In the generated PostScript, Wumpus uses the character name, e.g.:
(myst) show /egrave glyphshow (re) show
The generated SVG uses the numeric code, e.g.:
mystère
To accommodate both, Wumpus defines a TextEncoder record which provides a two-way mapping between character codes and glyph names for a character set.
- type GlyphName = String
- type CharCode = Int
- type PostScriptLookup = CharCode -> Maybe GlyphName
- type SVGLookup = GlyphName -> Maybe CharCode
- newtype FontEncoderName = FontEncoderName {}
- data TextEncoder = TextEncoder {}
- data FontEncoder = FontEncoder {}
Documentation
type PostScriptLookup = CharCode -> Maybe GlyphNameSource
newtype FontEncoderName Source
Font encoder name - a newtype wrapped number.

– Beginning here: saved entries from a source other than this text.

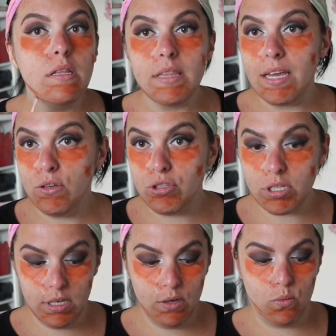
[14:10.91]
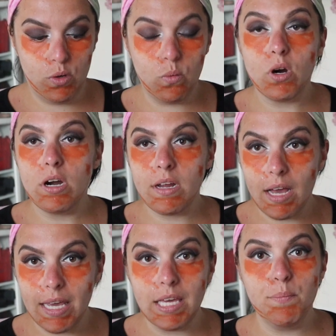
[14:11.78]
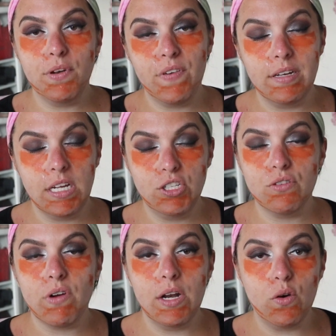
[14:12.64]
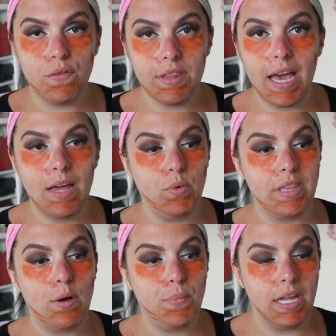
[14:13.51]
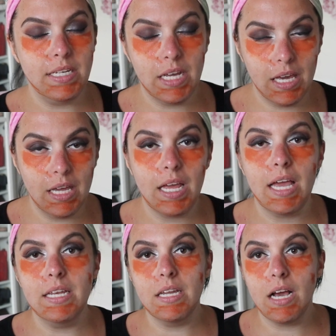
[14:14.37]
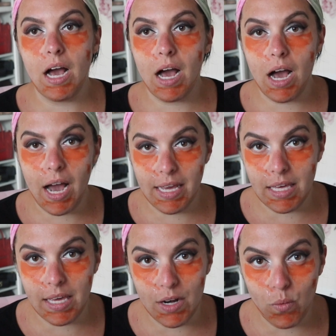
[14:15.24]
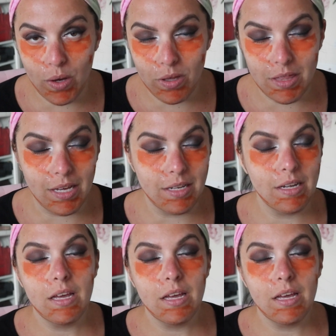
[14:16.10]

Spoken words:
that usually will work. I can put foundation right over that without blending it, and I can get away with it.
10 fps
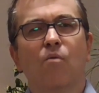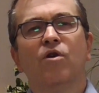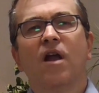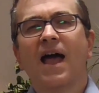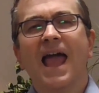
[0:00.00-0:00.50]

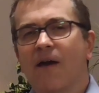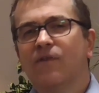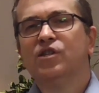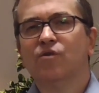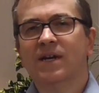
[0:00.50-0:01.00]
Would I
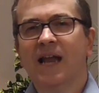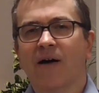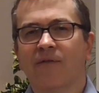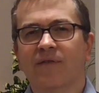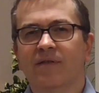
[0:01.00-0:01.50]
ever do
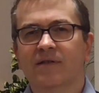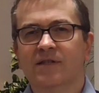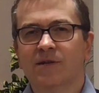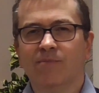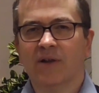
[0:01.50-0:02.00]
enough
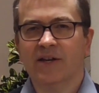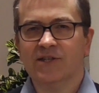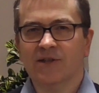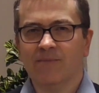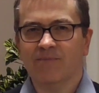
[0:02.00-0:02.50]
to
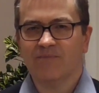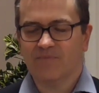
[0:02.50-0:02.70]
please them?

Ideally this would be an enumerated type, but it has to be open - new encoders need to be added, so an enum is out of the question.
A String would be good, but would have slow lookup when used as a key. Dealing with multiple encoders was added late to Wumpus-Core - it is necessary, but taking a performace hit because of it is chagrin. So instead uniquely asssigned numbers are used.
Numbers below 10000 are reserved for Wumpus, though it is unlikely to need more than a handful. Numbers above are free to use (clearly clashes are possible, but probably unlikely).
Wumpus-Core assigns the following, other Wumpus libraries may assign more:
0 - Latin1 (for Helvetica, Times Roman, Courier...)
1 - Symbol Font
data TextEncoder Source
An instance needs:
- A map of FontEncoderNames to FontEncoders.
- The name of the encoding - this is printed in the xml
prologue of the SVG file as the
encoding
attribute. Latin 1's official name is seemingly "ISO-8859-1". - The name of the default encoder - this should naturally be in the Font Encoder map.
data FontEncoder Source
- The functions for looking up codes by glyph-name and glyph-name by code.
- Fallback glyph-names and char codes in case lookup fails.
Wumpus.Core.TextLatin1 defines an implementation for Latin 1.